Comparative example 5
A composite stent of this comparative example differs from example 4 in that: does not contain drug-loaded microspheres and alginate. The preparation method specifically comprises the following steps:
taking the subchondral bone trabecula of the upper limb of the cow for 2 weeks, and cleaning the trabecula by using high-pressure water; then at room temperature, sequentially carrying out cell removal for 1h by using PBS buffer solution containing 0.3% of ethylenediamine tetraacetic acid, soaking for 6h by using 10mM Tris buffer solution containing 0.4% of sodium dodecyl sulfate, and washing for multiple times by using PBS until no bubbles exist; then, the supercritical carbon dioxide is used for processing the mixture, the minimum pressure is set to be 6MPa, the maximum pressure is set to be 16MPa, the system temperature is 37 ℃, specifically, the mixture is exposed for 14min under the maximum pressure, the flow rate is 10kg/h, and then the mixture is reduced to the normal pressure within 8min to obtain the catalyst.
Comparative example 6
A composite stent of this comparative example differs from example 4 in that: the acellular matrix is not treated by a supercritical carbon dioxide extraction technology. The preparation method specifically comprises the following steps:
s1, preparing an acellular matrix, comprising: taking the subchondral bone trabecula of the upper limb of the cow for 2 weeks, and cleaning the trabecula by using high-pressure water; then at room temperature, sequentially carrying out acellular treatment for 1h by using PBS (phosphate buffer solution) containing 0.3% of ethylenediamine tetraacetic acid, soaking for 6h by using 10mM Tris buffer solution containing 0.4% of sodium dodecyl sulfate, washing for multiple times by using PBS until no bubbles exist, and preparing an acellular matrix with a three-dimensional porous structure as a scaffold matrix;
s2, preparing the drug-loaded microspheres, which comprises the following steps: mixing 10mg of alendronate sodium and 90mg of mesoporous calcium silicate to obtain mixed powder of a drug and the mesoporous calcium silicate, and then dispersing the mixed powder into 10ml of dichloromethane solution containing 1g of polylactic acid-glycolic acid copolymer (molecular weight: 3 ten thousand) to obtain drug-loaded mesoporous calcium silicate/polylactic acid-glycolic acid copolymer blended solution; preparing 200ml of aqueous solution containing 4g of polyvinyl alcohol 1799, slowly dripping the blended solution into the aqueous solution of polyvinyl alcohol 1799, continuously stirring at 300rpm for 12 hours, separating out the composite microspheres at the bottom of the container to prepare drug-loaded microspheres, and separating out the drug-loaded microspheres with target particle sizes by using 460 and 1600-mesh stainless steel screens for later use;
s3, preparing the composite scaffold, which comprises the following steps: mixing 20mg of the drug-loaded microspheres prepared in the step S2 with 180mg of the stent matrix prepared in the step S1 to ensure that the drug-loaded microspheres cover the surface of the stent matrix and are filled in pore channels of the stent matrix, placing the stent matrix in a 45 ℃ oven, and keeping the temperature for 12 hours until the drug-loaded microspheres are firmly bonded on the stent matrix; and then soaking the stent containing the drug-loaded microspheres in 0.5% alginate aqueous solution for 20min, taking out the stent, draining, and soaking in 2mol/l calcium ion-containing aqueous solution to obtain the composite stent.

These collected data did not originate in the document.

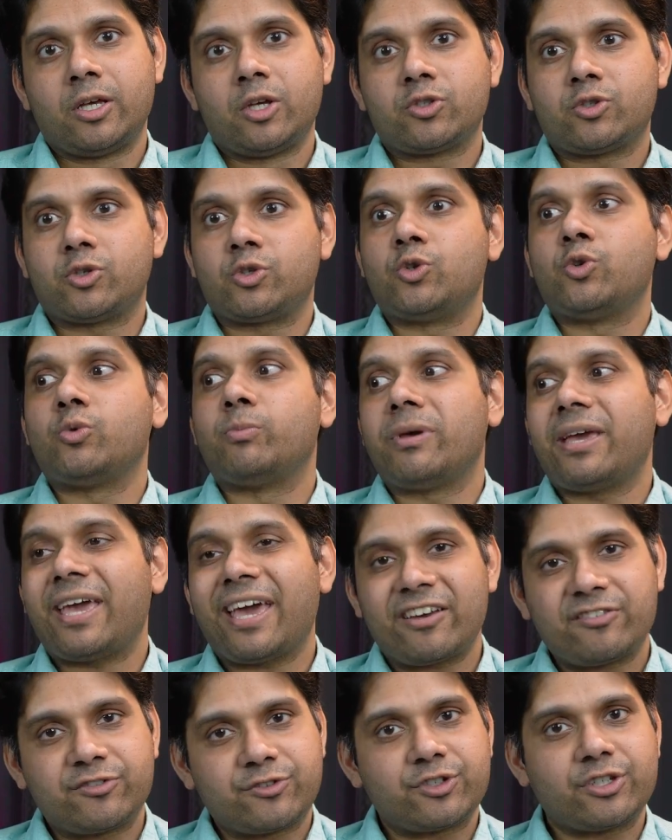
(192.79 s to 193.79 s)
So you may
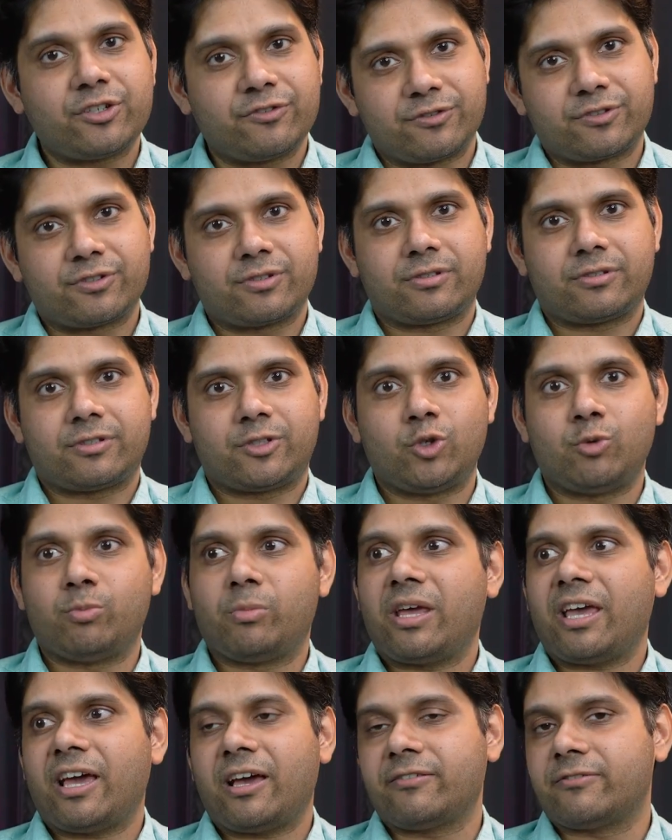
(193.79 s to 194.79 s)
have shifts. You
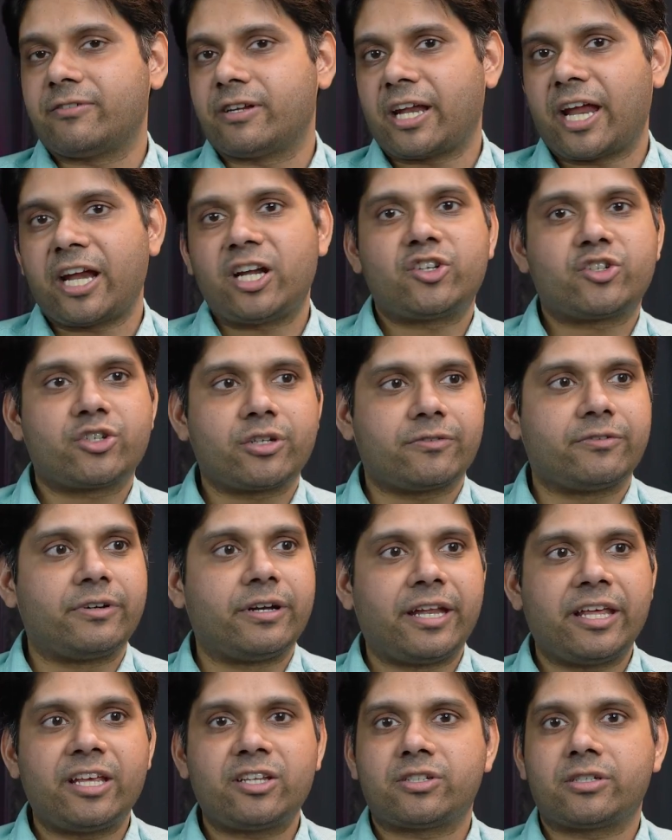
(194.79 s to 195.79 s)
may have a night
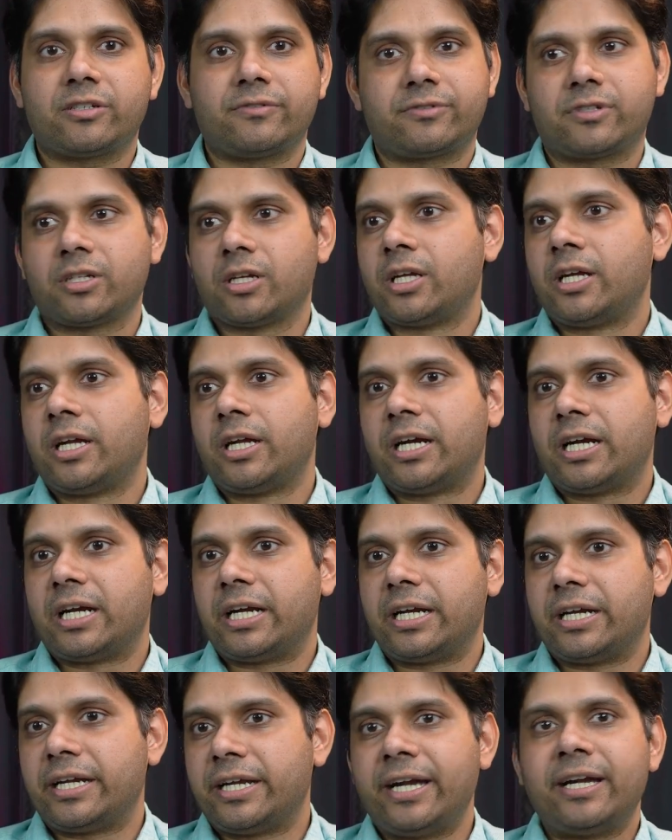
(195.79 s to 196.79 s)
shift, day shift,
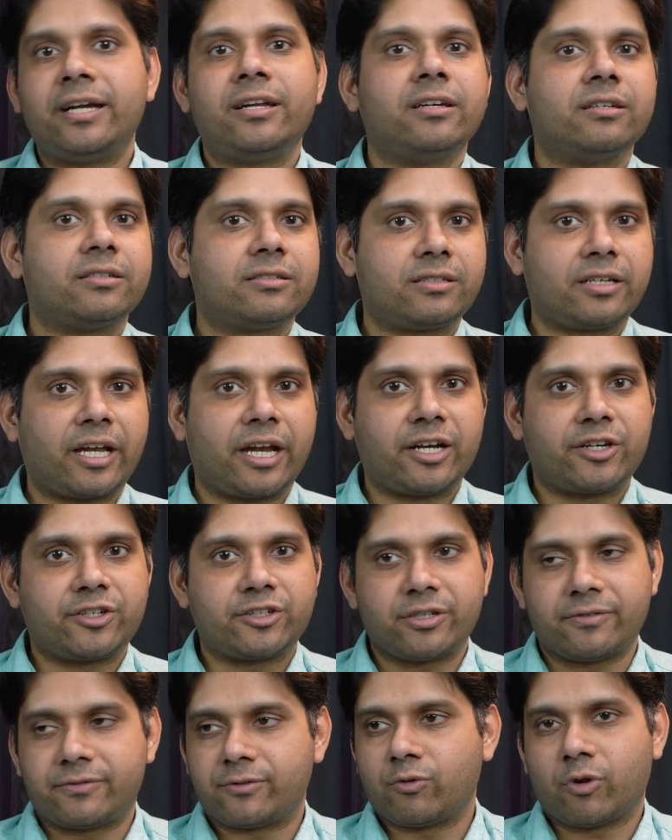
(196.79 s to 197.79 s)
dead night
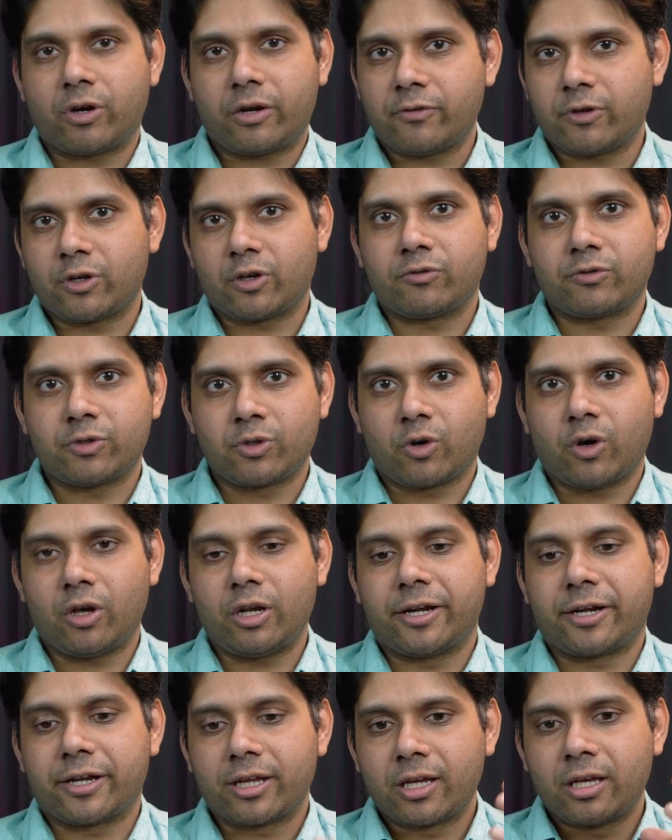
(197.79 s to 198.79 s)
shift, whatever you
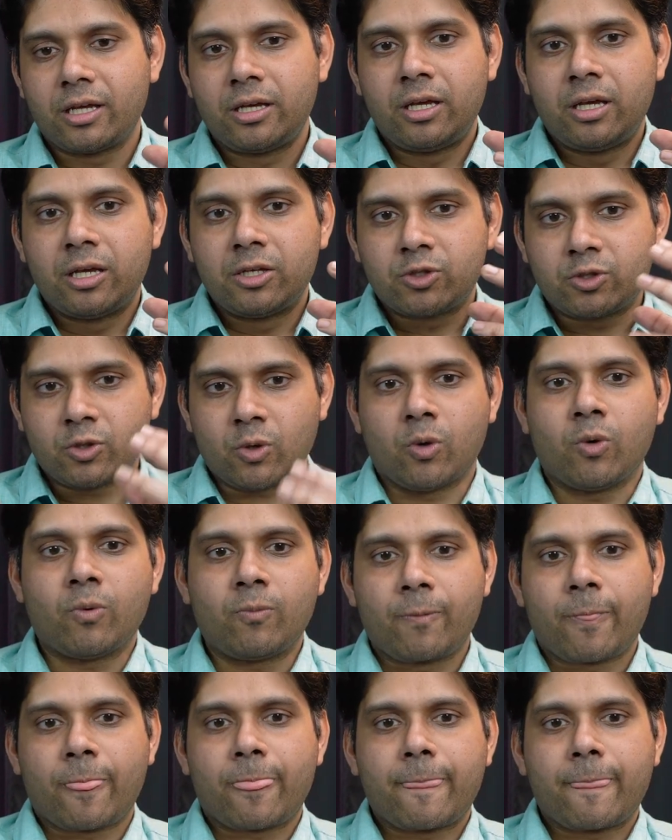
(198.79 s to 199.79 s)
call it.
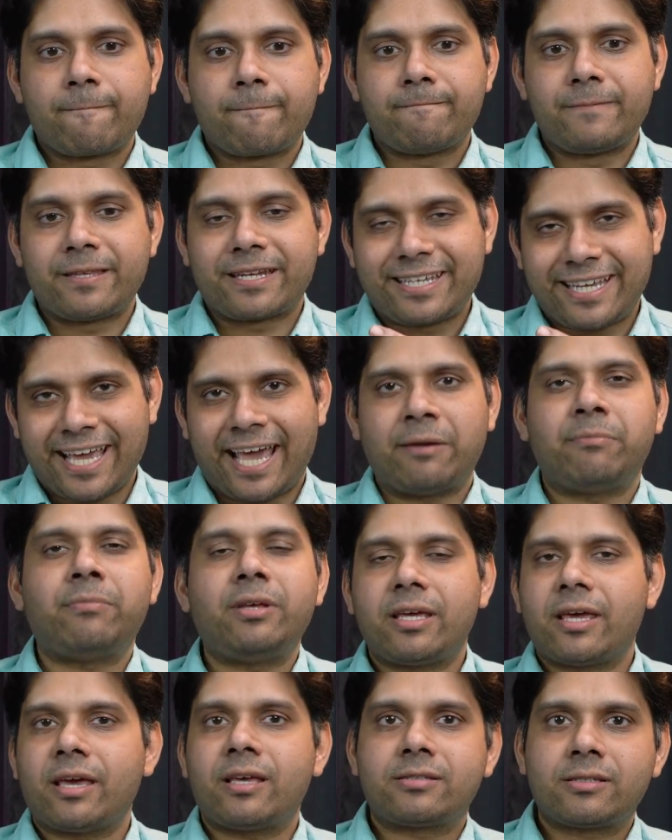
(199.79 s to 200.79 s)
So there can
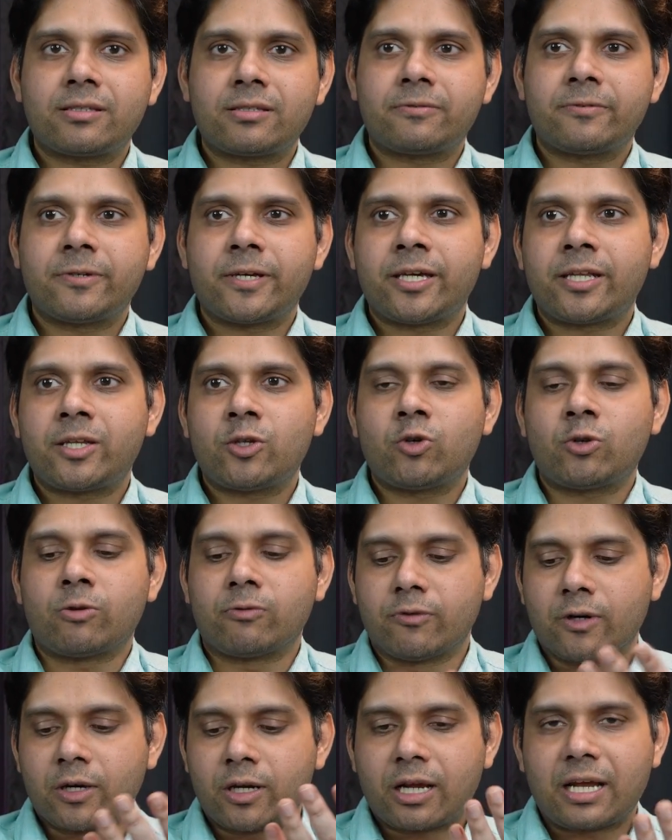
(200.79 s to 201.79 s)
be cases where your
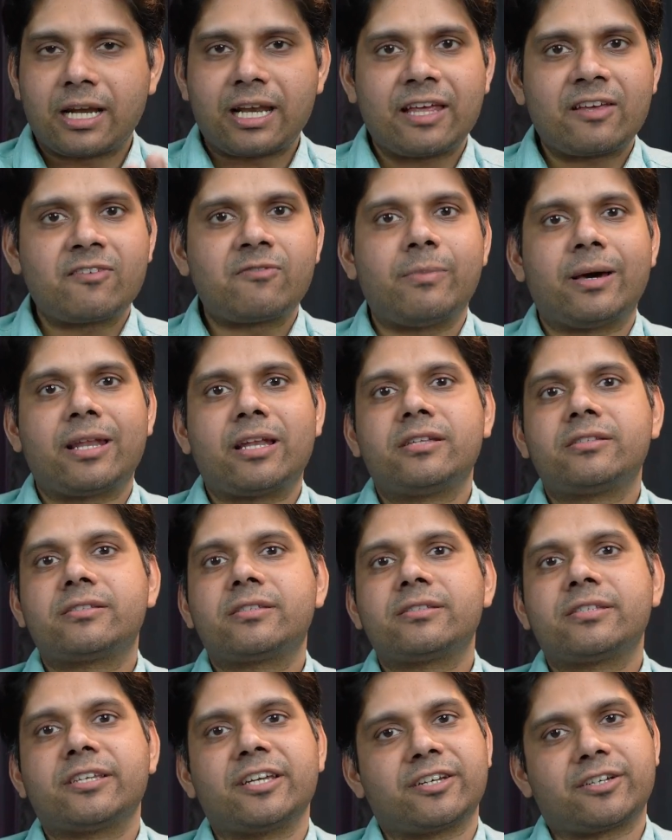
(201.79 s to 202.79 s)
work-life
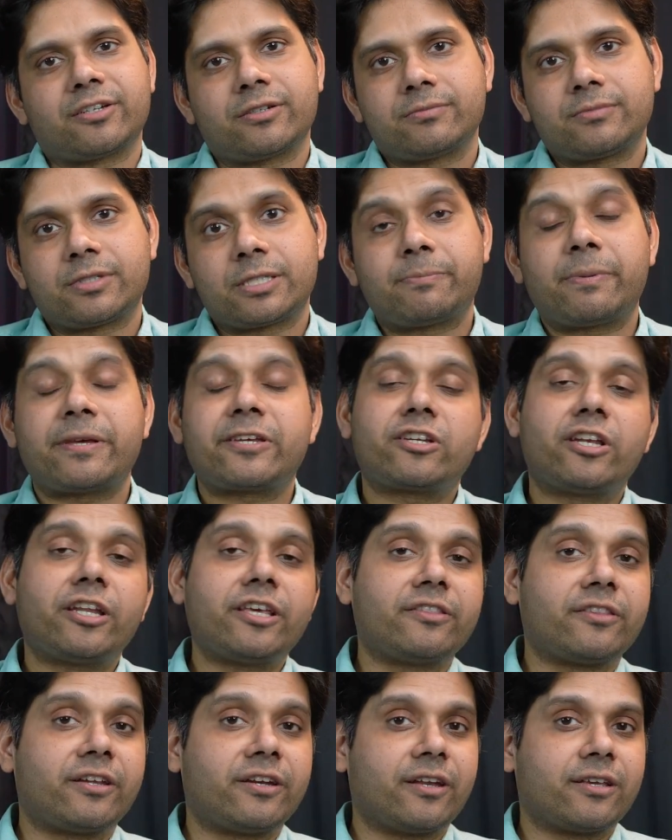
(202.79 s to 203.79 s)
balance is hit,
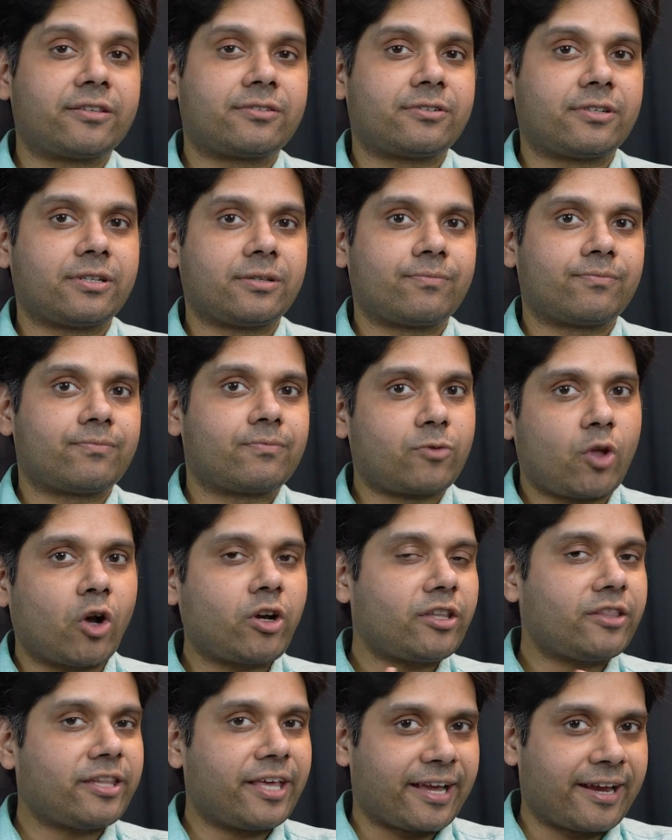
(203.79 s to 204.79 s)
especially in the industry.
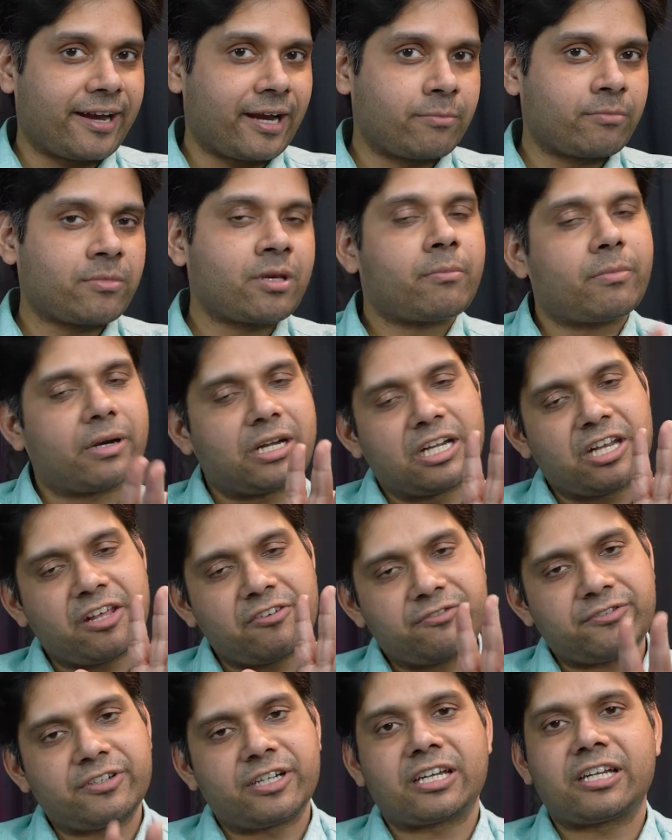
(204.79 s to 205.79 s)
Not in the academia, but
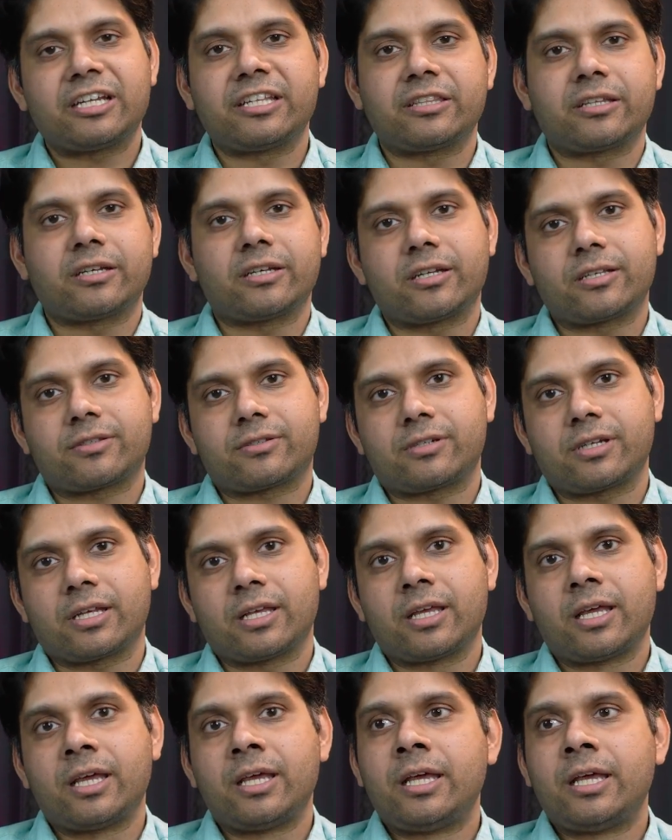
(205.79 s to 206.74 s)
definitely in the industry.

(III) Performance testing of composite scaffolds
The performance test of the composite supports of the examples 1-5 and the comparative examples 1-6 is respectively carried out by adopting the method, which comprises the following steps:
1. test for compressive Strength
And (3) testing the compressive strength and the compressive modulus of the composite support by adopting a universal material testing machine, wherein during testing, the descending speed of the probe is 5mm/min, and the specification of the composite support is as follows: the diameter was 10mm and the height was 20mm, and the results of the test are shown in FIG. 1. As can be seen from FIG. 1, after the scaffold matrix is compounded with the microspheres and the alginate, the compressive strength of the scaffold matrix is greatly improved, and the scaffold matrix is more suitable for repairing bone defects. In comparative example 6, the acellular matrix prepared by non-supercritical carbon dioxide extraction treatment is used for replacing the acellular matrix in example 4, substances such as fat and the like in the obtained acellular matrix are not beneficial to combination with the drug-loaded microspheres, the drug-loaded microspheres easily fall off from the scaffold, and the compressive strength of the prepared composite scaffold is lower than that of the composite scaffold of other examples.
2. In vitro cytotoxicity assessment
And (3) taking the prepared composite scaffold, evaluating according to the requirement of GB/T16886.5, and scoring according to 'qualitative grading of cytotoxicity of leach liquor'. The experimental results are shown in table 1 below.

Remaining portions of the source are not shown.